(Beginning of RECORDS TO PROCESS)

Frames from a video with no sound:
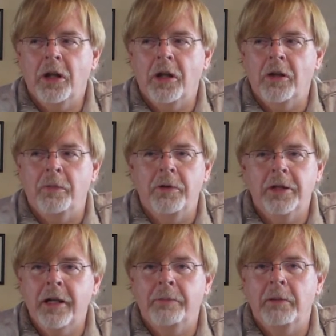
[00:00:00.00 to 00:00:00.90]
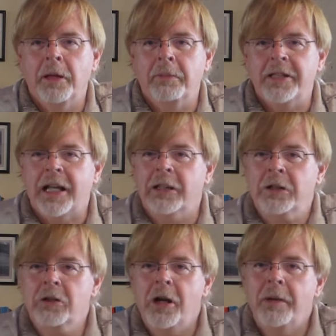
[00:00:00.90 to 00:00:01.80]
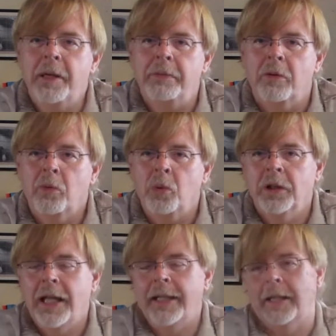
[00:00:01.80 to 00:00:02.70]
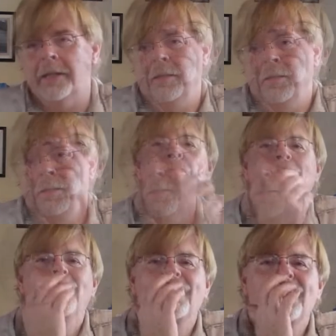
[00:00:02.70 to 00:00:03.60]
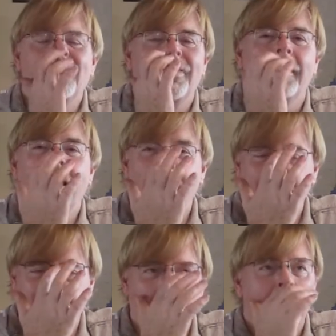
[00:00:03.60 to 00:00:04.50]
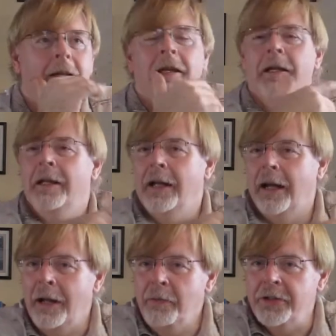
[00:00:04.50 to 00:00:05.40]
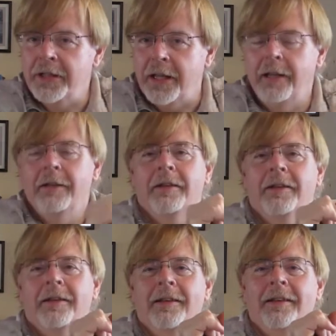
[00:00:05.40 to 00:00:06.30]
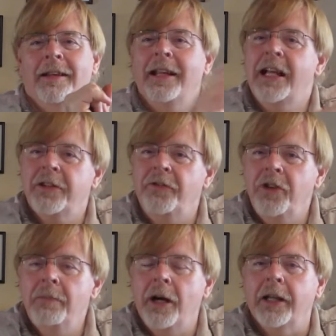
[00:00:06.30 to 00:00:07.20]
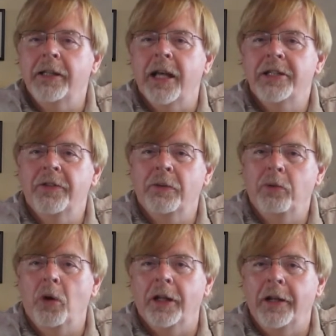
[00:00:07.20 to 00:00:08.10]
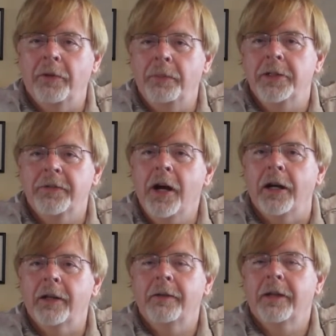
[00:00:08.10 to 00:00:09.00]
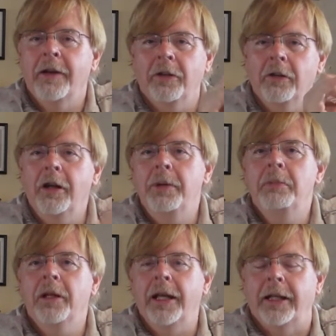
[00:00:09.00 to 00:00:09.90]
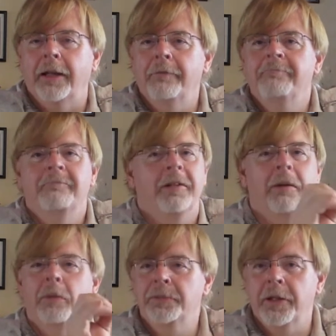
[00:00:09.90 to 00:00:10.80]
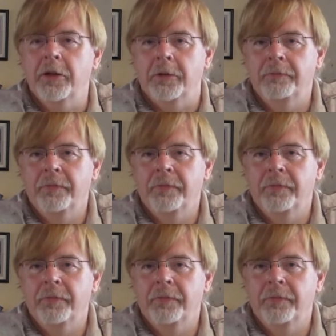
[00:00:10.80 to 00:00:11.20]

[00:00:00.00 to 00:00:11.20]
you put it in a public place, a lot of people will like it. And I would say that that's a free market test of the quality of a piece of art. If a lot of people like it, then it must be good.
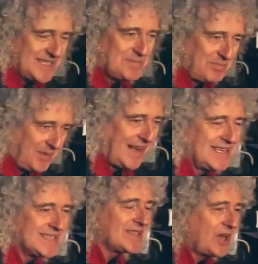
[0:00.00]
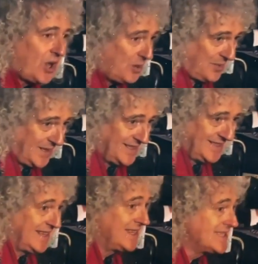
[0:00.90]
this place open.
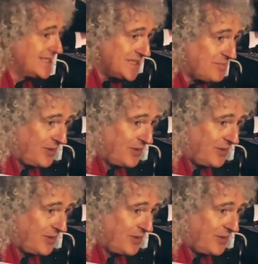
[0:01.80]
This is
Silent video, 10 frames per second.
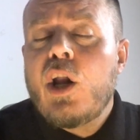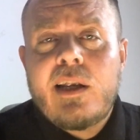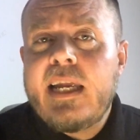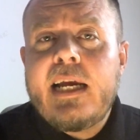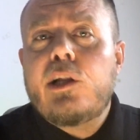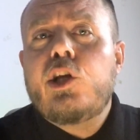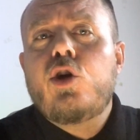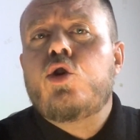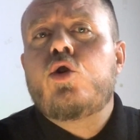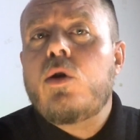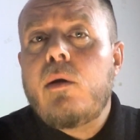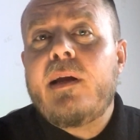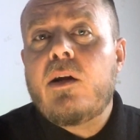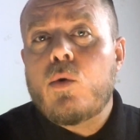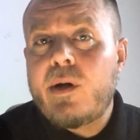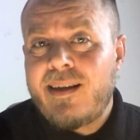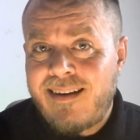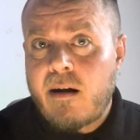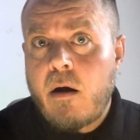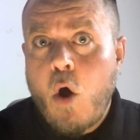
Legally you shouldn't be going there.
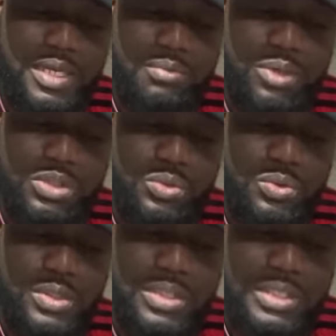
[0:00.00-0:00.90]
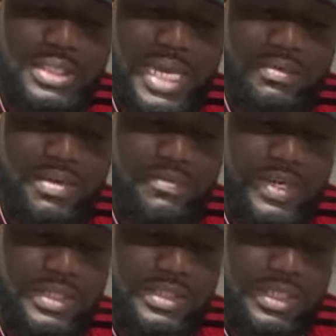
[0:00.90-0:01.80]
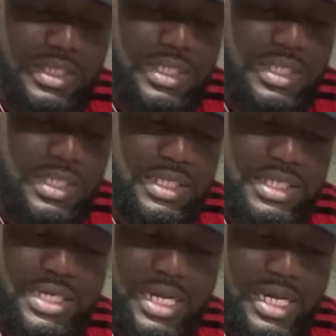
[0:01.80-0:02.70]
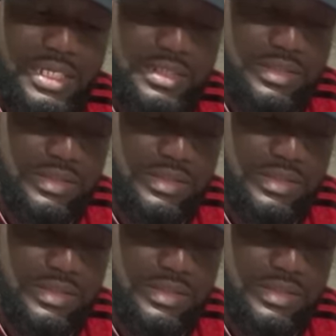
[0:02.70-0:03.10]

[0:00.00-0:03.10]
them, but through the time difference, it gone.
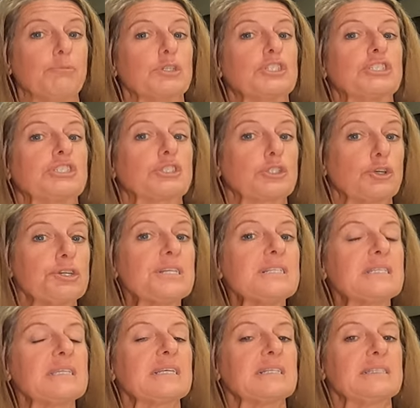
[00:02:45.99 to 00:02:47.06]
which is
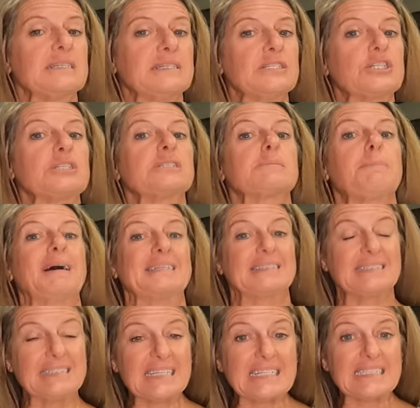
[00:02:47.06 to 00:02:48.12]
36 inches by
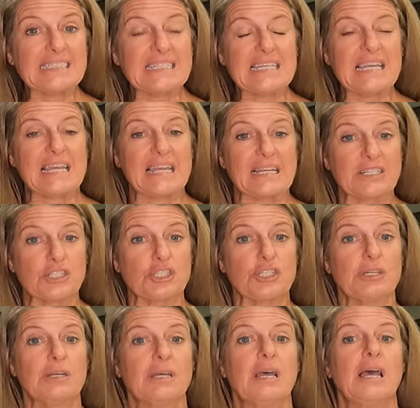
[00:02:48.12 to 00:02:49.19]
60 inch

(End of RECORDS TO PROCESS)

**WHAT TO WORK ON:** In the entries above, find the line with "[00:00:00.00 to 00:00:00.90]" and the line with "[00:00:06.30 to 00:00:07.20]". Return exactly those lines and all the ones between them, pictures excluded.

**TASK RESPONSE:**
[00:00:00.00 to 00:00:00.90]
[00:00:00.90 to 00:00:01.80]
[00:00:01.80 to 00:00:02.70]
[00:00:02.70 to 00:00:03.60]
[00:00:03.60 to 00:00:04.50]
[00:00:04.50 to 00:00:05.40]
[00:00:05.40 to 00:00:06.30]
[00:00:06.30 to 00:00:07.20]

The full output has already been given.